● Directions for this task
Write the entries out exactly, with the final line being the one containing "[00:00:01.44]".

** Source information follows **

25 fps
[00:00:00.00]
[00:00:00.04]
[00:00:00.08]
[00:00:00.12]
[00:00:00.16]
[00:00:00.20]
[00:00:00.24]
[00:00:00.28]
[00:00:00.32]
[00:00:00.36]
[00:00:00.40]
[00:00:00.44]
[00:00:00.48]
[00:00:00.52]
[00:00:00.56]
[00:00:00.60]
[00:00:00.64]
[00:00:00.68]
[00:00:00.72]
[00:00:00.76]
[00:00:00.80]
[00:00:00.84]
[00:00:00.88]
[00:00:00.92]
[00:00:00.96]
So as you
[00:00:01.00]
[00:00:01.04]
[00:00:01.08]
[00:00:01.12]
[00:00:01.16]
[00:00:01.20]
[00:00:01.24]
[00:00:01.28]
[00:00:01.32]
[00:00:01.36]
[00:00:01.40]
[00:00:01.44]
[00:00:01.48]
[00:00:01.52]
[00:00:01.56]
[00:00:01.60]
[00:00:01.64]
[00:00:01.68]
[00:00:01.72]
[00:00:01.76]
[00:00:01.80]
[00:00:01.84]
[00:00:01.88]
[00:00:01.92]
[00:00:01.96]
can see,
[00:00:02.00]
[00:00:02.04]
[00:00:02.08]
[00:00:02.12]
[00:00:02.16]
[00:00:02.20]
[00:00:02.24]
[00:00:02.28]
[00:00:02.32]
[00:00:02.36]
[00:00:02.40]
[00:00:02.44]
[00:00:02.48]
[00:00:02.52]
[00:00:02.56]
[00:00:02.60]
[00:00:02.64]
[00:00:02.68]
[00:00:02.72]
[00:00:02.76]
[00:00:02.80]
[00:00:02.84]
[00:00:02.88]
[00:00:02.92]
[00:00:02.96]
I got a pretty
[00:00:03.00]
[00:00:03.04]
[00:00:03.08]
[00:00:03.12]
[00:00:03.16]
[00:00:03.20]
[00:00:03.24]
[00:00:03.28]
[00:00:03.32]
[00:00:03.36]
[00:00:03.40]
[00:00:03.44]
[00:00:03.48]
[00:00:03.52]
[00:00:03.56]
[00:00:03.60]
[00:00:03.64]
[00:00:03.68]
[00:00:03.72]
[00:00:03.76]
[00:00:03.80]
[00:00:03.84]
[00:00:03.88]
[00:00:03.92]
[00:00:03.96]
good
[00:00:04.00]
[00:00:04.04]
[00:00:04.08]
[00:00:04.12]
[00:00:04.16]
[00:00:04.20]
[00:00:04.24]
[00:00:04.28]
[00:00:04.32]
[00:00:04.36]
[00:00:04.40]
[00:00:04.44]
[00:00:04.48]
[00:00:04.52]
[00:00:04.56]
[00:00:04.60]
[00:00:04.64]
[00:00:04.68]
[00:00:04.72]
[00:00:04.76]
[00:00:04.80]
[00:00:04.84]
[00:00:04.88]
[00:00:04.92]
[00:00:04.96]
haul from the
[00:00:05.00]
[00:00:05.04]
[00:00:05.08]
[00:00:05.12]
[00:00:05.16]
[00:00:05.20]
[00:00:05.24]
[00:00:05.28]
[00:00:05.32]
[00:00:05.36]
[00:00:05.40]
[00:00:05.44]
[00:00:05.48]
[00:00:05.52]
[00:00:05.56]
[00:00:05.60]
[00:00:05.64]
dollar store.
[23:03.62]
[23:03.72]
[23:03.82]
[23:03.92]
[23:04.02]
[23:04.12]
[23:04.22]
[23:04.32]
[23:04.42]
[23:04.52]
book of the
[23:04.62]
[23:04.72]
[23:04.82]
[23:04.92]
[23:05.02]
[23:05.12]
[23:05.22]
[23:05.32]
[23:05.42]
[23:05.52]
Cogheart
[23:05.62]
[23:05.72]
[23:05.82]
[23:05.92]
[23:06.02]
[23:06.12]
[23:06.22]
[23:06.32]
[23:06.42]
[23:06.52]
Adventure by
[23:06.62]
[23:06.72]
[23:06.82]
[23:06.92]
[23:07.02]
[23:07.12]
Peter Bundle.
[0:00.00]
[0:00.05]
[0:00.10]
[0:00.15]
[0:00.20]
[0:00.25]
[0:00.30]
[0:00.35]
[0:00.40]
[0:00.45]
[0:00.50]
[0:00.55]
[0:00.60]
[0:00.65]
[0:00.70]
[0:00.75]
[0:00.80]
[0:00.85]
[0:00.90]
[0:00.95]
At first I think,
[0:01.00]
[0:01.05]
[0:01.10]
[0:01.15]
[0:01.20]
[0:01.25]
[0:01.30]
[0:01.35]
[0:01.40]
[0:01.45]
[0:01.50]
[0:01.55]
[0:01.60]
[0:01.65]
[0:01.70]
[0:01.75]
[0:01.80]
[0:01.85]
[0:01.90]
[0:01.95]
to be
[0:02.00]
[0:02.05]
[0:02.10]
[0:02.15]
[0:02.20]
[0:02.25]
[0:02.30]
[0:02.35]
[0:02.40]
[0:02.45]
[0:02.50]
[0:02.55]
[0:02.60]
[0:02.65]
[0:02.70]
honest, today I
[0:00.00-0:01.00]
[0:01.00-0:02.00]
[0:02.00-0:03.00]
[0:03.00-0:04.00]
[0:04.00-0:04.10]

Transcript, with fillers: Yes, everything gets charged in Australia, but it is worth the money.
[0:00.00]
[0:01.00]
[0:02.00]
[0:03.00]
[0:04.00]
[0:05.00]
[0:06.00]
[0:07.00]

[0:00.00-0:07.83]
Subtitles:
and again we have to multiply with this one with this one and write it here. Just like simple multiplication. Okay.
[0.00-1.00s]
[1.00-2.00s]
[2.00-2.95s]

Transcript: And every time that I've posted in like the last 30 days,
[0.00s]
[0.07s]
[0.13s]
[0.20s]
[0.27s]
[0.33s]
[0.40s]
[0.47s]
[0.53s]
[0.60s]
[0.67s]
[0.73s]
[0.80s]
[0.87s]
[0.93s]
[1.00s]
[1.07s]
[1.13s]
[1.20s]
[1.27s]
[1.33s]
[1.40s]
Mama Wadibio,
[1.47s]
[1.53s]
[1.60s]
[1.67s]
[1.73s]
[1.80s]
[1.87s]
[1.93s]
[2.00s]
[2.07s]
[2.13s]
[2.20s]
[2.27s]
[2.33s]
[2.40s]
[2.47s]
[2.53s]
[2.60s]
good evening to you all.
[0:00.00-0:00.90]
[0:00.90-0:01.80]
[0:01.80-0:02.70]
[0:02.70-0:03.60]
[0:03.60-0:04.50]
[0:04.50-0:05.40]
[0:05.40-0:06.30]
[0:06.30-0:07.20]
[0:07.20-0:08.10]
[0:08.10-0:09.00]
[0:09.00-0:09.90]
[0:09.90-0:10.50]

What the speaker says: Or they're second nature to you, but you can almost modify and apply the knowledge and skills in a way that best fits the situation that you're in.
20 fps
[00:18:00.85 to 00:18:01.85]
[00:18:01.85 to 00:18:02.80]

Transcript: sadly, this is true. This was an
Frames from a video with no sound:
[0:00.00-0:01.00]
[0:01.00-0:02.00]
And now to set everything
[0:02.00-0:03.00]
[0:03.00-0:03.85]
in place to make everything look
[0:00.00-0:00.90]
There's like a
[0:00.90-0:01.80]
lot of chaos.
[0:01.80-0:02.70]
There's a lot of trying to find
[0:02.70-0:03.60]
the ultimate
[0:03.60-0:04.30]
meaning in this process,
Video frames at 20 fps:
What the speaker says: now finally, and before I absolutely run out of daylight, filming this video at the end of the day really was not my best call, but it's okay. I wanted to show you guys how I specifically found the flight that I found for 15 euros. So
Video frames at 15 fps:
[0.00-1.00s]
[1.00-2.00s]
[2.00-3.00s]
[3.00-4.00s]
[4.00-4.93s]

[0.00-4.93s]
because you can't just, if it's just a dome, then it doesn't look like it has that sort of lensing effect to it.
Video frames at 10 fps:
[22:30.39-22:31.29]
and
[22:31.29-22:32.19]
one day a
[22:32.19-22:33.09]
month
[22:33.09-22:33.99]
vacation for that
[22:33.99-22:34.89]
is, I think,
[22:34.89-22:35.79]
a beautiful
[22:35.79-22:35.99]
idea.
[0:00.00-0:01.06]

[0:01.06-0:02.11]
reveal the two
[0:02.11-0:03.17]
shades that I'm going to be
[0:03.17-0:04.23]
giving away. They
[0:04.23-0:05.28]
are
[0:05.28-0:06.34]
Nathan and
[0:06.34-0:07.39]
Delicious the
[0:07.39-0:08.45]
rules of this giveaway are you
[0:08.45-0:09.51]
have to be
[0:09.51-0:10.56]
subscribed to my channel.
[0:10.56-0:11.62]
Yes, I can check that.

** End of Source information **

● Exercise output
25 fps
[00:00:00.00]
[00:00:00.04]
[00:00:00.08]
[00:00:00.12]
[00:00:00.16]
[00:00:00.20]
[00:00:00.24]
[00:00:00.28]
[00:00:00.32]
[00:00:00.36]
[00:00:00.40]
[00:00:00.44]
[00:00:00.48]
[00:00:00.52]
[00:00:00.56]
[00:00:00.60]
[00:00:00.64]
[00:00:00.68]
[00:00:00.72]
[00:00:00.76]
[00:00:00.80]
[00:00:00.84]
[00:00:00.88]
[00:00:00.92]
[00:00:00.96]
So as you
[00:00:01.00]
[00:00:01.04]
[00:00:01.08]
[00:00:01.12]
[00:00:01.16]
[00:00:01.20]
[00:00:01.24]
[00:00:01.28]
[00:00:01.32]
[00:00:01.36]
[00:00:01.40]
[00:00:01.44]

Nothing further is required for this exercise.